VOSGES MOUNTAINS BREAKTHROUGH
Just east of the crest of the Vosges Mountain range was the heavily defended town of St. Marie Aux Mines. The 36th Division, exhausted by no relief in ninety-eight exhausting days in combat since invading Southern France, was given a temporary defensive assignment to protect the Corps and Army right flank, as the northern XV Corps tried to pierce the Severne Gap pass to Strasbourg while the 1st French Army on the south attacked through Belfort Pass both the traditional invasion pathways into France. Nevertheless, the 36th Division attacked and forced the Muerthe River enemy defenses. By 26 November, the 36th had captured Fraise and pushed well beyond it, knowing that the key to the Vosges was St. Marie Aux Mines.

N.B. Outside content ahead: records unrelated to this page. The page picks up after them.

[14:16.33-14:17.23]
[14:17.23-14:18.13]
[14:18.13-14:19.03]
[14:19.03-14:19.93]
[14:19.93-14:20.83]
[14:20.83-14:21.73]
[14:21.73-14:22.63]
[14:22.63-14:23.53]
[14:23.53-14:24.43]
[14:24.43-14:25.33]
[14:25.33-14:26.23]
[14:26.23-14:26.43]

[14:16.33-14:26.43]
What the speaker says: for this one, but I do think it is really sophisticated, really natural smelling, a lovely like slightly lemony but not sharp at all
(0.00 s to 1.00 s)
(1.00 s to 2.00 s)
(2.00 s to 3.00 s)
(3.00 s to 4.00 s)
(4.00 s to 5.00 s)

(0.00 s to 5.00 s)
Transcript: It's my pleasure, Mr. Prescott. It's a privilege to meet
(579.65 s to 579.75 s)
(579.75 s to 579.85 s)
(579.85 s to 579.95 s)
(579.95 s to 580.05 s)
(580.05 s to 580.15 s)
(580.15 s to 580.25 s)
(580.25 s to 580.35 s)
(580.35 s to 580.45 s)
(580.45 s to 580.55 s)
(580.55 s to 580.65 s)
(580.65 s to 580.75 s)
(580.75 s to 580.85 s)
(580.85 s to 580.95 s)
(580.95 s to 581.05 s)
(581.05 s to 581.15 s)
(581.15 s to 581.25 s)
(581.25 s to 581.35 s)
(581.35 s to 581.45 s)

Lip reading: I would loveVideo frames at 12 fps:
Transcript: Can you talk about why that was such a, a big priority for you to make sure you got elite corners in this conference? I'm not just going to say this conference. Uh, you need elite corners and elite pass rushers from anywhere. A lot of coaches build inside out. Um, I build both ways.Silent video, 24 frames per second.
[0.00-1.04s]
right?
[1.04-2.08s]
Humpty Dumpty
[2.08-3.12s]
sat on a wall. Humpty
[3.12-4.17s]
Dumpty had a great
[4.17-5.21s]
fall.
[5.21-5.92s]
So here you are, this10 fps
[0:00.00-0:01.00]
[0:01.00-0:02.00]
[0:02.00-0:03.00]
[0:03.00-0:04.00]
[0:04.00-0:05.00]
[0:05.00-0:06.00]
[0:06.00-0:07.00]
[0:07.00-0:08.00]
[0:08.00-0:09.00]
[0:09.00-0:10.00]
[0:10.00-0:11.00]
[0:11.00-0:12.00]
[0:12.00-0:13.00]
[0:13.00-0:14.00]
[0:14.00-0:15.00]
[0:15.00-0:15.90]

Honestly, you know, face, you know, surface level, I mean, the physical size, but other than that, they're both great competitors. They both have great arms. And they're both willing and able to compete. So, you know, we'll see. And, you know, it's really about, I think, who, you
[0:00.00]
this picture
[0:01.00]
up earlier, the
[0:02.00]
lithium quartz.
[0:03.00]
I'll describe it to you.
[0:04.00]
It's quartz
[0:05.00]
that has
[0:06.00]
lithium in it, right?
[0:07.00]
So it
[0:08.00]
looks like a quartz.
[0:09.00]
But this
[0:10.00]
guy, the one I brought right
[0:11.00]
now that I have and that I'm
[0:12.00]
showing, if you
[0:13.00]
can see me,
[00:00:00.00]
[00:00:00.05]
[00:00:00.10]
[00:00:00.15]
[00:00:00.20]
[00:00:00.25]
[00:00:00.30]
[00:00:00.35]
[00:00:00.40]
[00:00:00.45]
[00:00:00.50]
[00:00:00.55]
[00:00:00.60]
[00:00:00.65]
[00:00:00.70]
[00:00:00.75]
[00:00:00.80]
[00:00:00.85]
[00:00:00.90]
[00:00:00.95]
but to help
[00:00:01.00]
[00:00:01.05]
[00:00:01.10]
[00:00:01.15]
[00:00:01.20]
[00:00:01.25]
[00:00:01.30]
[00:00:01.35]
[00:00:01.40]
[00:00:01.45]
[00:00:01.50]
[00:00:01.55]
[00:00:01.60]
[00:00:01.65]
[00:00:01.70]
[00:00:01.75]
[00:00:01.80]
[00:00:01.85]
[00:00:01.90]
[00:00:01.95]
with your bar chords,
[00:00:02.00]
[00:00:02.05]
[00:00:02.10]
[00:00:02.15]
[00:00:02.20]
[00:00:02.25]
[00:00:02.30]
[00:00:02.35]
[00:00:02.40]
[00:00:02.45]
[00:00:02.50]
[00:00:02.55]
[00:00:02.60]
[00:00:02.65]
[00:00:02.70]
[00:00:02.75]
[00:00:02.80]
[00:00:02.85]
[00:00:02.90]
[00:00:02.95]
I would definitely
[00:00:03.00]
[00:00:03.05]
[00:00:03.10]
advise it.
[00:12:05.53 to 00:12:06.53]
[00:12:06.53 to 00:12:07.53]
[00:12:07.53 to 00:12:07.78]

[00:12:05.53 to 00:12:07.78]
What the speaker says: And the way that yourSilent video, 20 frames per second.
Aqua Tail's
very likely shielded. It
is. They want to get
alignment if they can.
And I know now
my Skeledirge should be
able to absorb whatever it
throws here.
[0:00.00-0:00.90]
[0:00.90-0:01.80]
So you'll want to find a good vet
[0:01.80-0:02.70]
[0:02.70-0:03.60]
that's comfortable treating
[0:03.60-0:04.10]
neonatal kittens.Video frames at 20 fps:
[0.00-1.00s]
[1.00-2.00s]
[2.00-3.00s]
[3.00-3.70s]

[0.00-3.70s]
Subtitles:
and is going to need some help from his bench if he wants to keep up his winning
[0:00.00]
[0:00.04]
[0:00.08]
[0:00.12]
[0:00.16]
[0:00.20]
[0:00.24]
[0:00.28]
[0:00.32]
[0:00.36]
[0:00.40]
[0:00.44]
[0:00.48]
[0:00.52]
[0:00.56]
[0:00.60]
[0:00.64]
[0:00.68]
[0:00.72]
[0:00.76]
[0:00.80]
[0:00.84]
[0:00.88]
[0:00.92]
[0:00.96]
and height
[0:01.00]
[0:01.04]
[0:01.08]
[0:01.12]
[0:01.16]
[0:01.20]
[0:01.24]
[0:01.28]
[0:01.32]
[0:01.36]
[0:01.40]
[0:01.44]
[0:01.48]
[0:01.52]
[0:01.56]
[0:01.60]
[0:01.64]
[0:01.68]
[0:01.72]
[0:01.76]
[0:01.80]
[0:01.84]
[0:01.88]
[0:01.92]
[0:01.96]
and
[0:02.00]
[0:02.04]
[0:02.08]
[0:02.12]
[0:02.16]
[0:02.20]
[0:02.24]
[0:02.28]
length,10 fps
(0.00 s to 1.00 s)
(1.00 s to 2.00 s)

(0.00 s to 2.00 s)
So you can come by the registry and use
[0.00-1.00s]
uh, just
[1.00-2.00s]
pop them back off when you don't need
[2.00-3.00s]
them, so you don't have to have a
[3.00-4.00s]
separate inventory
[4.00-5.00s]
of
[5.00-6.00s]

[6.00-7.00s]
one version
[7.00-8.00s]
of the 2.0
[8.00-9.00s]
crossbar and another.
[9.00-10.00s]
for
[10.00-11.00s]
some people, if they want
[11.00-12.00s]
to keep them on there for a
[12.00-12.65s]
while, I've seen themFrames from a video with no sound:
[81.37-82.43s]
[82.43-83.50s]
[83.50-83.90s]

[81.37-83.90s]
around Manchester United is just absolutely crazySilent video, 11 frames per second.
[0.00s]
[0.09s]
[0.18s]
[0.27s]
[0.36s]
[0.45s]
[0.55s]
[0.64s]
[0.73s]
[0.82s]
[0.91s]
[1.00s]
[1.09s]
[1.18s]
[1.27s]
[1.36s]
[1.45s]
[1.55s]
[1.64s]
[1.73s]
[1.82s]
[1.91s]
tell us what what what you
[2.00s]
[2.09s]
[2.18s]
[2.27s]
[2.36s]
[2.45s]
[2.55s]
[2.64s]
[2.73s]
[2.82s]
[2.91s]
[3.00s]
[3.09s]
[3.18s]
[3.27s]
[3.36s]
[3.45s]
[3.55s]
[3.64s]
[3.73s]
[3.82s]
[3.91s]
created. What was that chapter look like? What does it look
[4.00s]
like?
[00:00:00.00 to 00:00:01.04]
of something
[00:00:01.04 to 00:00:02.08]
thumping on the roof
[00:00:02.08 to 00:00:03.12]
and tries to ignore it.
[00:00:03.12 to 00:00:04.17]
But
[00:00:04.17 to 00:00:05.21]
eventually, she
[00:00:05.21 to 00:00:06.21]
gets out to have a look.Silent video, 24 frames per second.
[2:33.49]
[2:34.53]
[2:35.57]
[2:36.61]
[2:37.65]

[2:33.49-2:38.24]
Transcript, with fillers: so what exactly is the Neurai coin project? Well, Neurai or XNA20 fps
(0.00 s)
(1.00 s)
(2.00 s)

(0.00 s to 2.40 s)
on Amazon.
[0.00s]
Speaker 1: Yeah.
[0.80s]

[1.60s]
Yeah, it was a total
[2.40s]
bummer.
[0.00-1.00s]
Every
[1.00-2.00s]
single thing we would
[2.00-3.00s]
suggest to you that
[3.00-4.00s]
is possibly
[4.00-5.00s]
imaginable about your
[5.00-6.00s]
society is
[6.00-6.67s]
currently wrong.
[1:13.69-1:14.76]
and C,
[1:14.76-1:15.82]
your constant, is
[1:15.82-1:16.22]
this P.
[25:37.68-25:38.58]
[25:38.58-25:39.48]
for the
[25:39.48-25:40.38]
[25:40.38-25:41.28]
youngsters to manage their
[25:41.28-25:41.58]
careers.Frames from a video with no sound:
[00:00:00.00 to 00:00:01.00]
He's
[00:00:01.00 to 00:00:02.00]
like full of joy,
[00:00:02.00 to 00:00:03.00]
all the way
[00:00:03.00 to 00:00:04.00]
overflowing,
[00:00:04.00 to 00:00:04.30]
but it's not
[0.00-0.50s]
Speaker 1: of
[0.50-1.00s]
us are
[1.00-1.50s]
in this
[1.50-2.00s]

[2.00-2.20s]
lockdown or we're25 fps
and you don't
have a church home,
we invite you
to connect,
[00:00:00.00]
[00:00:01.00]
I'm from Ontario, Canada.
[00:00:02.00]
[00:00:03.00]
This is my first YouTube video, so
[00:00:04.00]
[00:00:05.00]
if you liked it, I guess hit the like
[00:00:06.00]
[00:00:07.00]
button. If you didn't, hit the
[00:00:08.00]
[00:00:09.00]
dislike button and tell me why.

The 443rd continued its strong support of the 36th Division advance, playing a more important part than ever in the struggle with the enemy. On request of the 143rd Regimental commander, Lt. Col. Larson ordered a 443rd gun-track to "hose down" a low, wooded area full of Germans so his infantry could mop up those remaining. This was done successfully. Platoon C-2 fired support for the 141st Regiment on 22-23 November. In response to an urgent request from 36th Division G-3, Platoon C-1 was assigned and moved at once to protect the mountain road from St. Croix to Wissembach, just cleared by the 142nd. Approaching St. Marie, the 142nd sent one company toward the pass while the rest of the battalion made a tough, four hour climb over extremely rugged terrain to attack St. Marie from the north. Caught completely unawares and unprepared, German defenders attempts to resist soon fizzled out and by evening of 25 November St. Marie was secured with over 170 prisoners and large stores of supplies captured. The speed of the attack had caught some amazed German soldiers riding leisurely around town. By midnight, U.S. traffic was moving into St. Marie. In what was the most hazardous and intelligent maneuver of WW II, one battalion had captured a supposedly impregnable mountain fortress and opened up the Alsatian Plain to Allied troops. St. Marie had been captured for the first time in history! The 443rd immediately disposed gun-tracks to protect the St. Marie Gap as far east as Liepvre.
By morning of 28th November, the 142nd had forced its way through the thickly wooded mountains and captured Chateau Koenigsburg, an old fortress overlooking the Alsatian Plain, the Rhine Valley and the Black Forest of Germany. Platoon C-2 had provided PA fire on the enemy in support of this action by the 142nd.. By now the Germans were desperate in their attempts to stop the 36th Division which was operating on an 80 km front. They were apparently trying to get to the German side of the Rhine River with all their weapons, equipment and supplies and to do so were mounting weak delaying actions. As the 36th continued its attacks, it captured Chatenois and Thannenkirch by 1 December, and prepared to attack Ribeauville, since the enemy had been driven from key defensive areas after Battery Ds gun-tracks had fired heavily on them. Although, at this time, tank and tank destroyer units had been relieved from supporting the 141st Regiment, the latters commander was unwilling to release its MA (SP) unit and it remained with the infantry.
On 9 December, 36th Division troops received a commendation from the VI Corps Commander for "clearing the Vosges, capturing St. Marie Pass and continuing attacks culminating in the denoument into the Alsatian Plain near Ribeauville without feather or fuss".